Eliminating racial discrimination means eliminating all of it. Accordingly, the Court has held that the Equal Protection Clause applies “without regard to any differences of race, of color, or of nationality” — it is “universal in [its] application.” For “[t]he guarantee of equal protection cannot mean one thing when applied to one individual and something else when applied to a person of another color.”

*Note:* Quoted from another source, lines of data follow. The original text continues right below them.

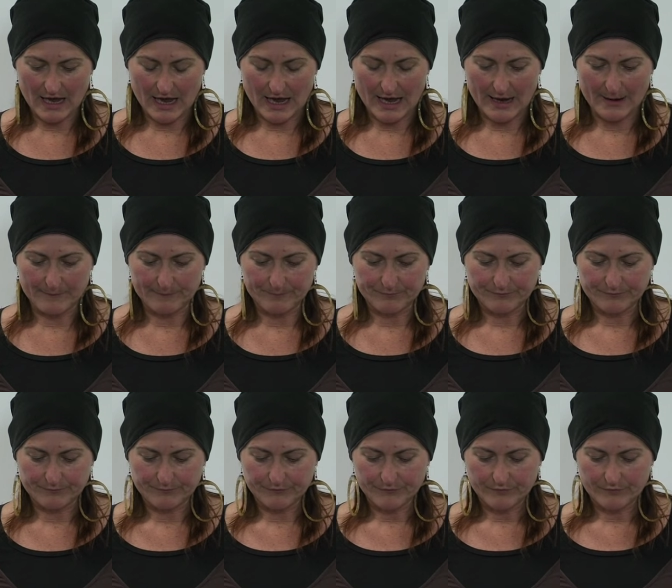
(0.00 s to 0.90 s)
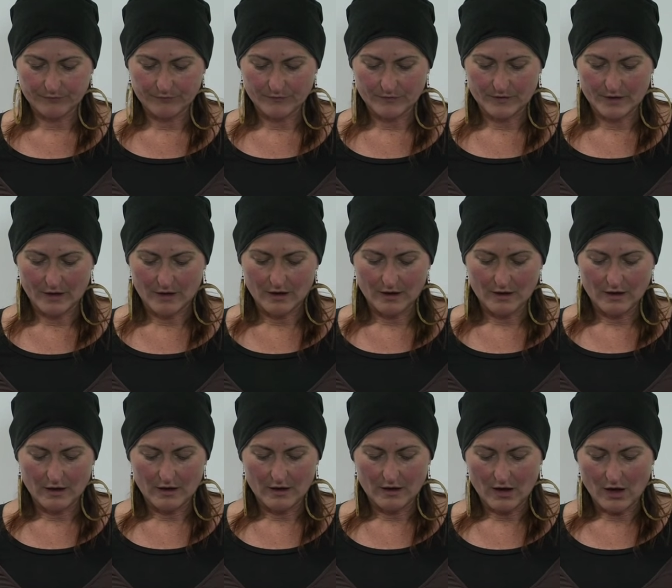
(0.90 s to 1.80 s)
um,
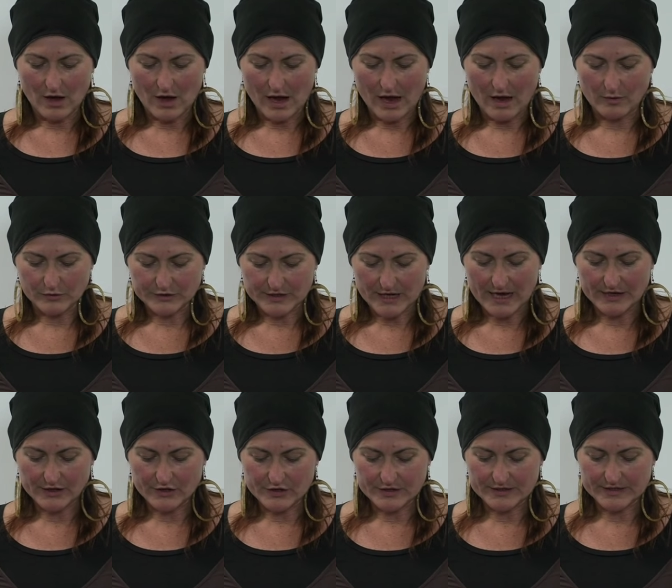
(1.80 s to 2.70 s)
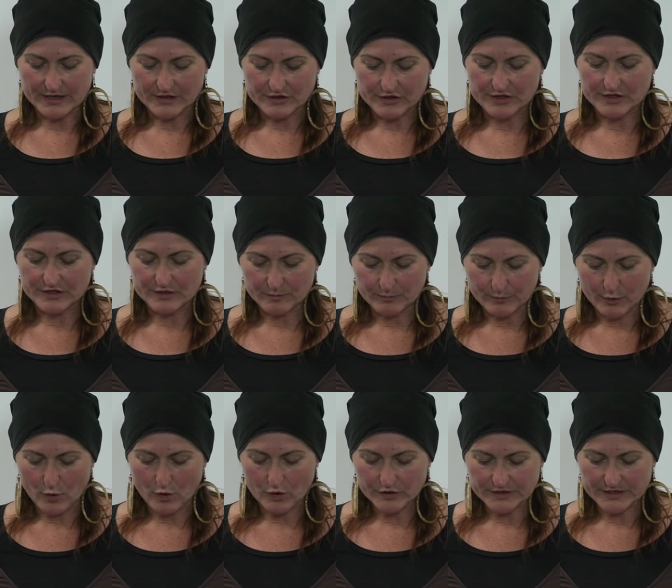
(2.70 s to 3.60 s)
I would argue, is actually
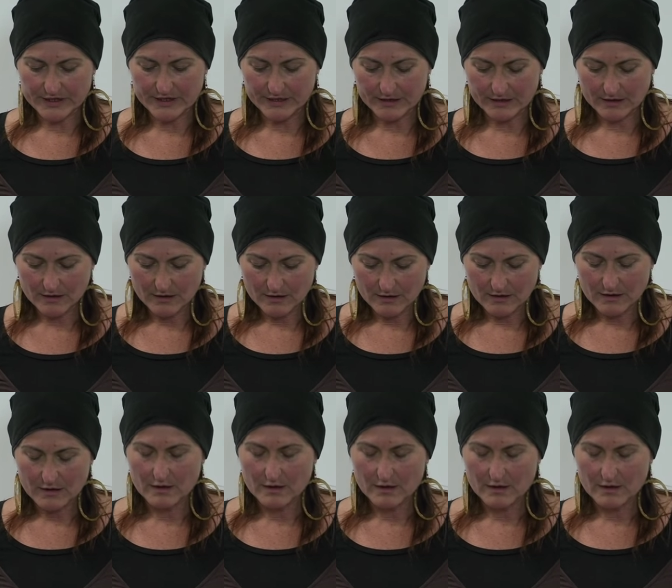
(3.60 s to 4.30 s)
supporting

I removed the citations in the above paragraph, but the last quote is from the majority decision in the 1978 Supreme Court case Regents of University of California v. Bakke in which hard quotas for minority student admissions were outlawed. And the Chief Justice’s final conclusion gets straight to the heart of the matter in a clear and understandable way:

Because Harvard’s and UNC’s admissions programs lack sufficiently focused and measurable objectives warranting the use of race, unavoidably employ race in a negative manner, involve racial stereotyping, and lack meaningful end points, those admissions programs cannot be reconciled with the guarantees of the Equal Protection Clause. At the same time, nothing prohibits universities from considering an applicant’s discussion of how race affected the applicant’s life, so long as that discussion is concretely tied to a quality of character or unique ability that the particular applicant can contribute to the university. Many universities have for too long wrongly concluded that the touchstone of an individual’s identity is not challenges bested, skills built, or lessons learned, but the color of their skin. This Nation’s constitutional history does not tolerate that choice.

I don’t really have the time or inclination this morning to slog through the dissents from the left-wing justices, so if anyone wants to take on that task it would be a great addition to the comments section.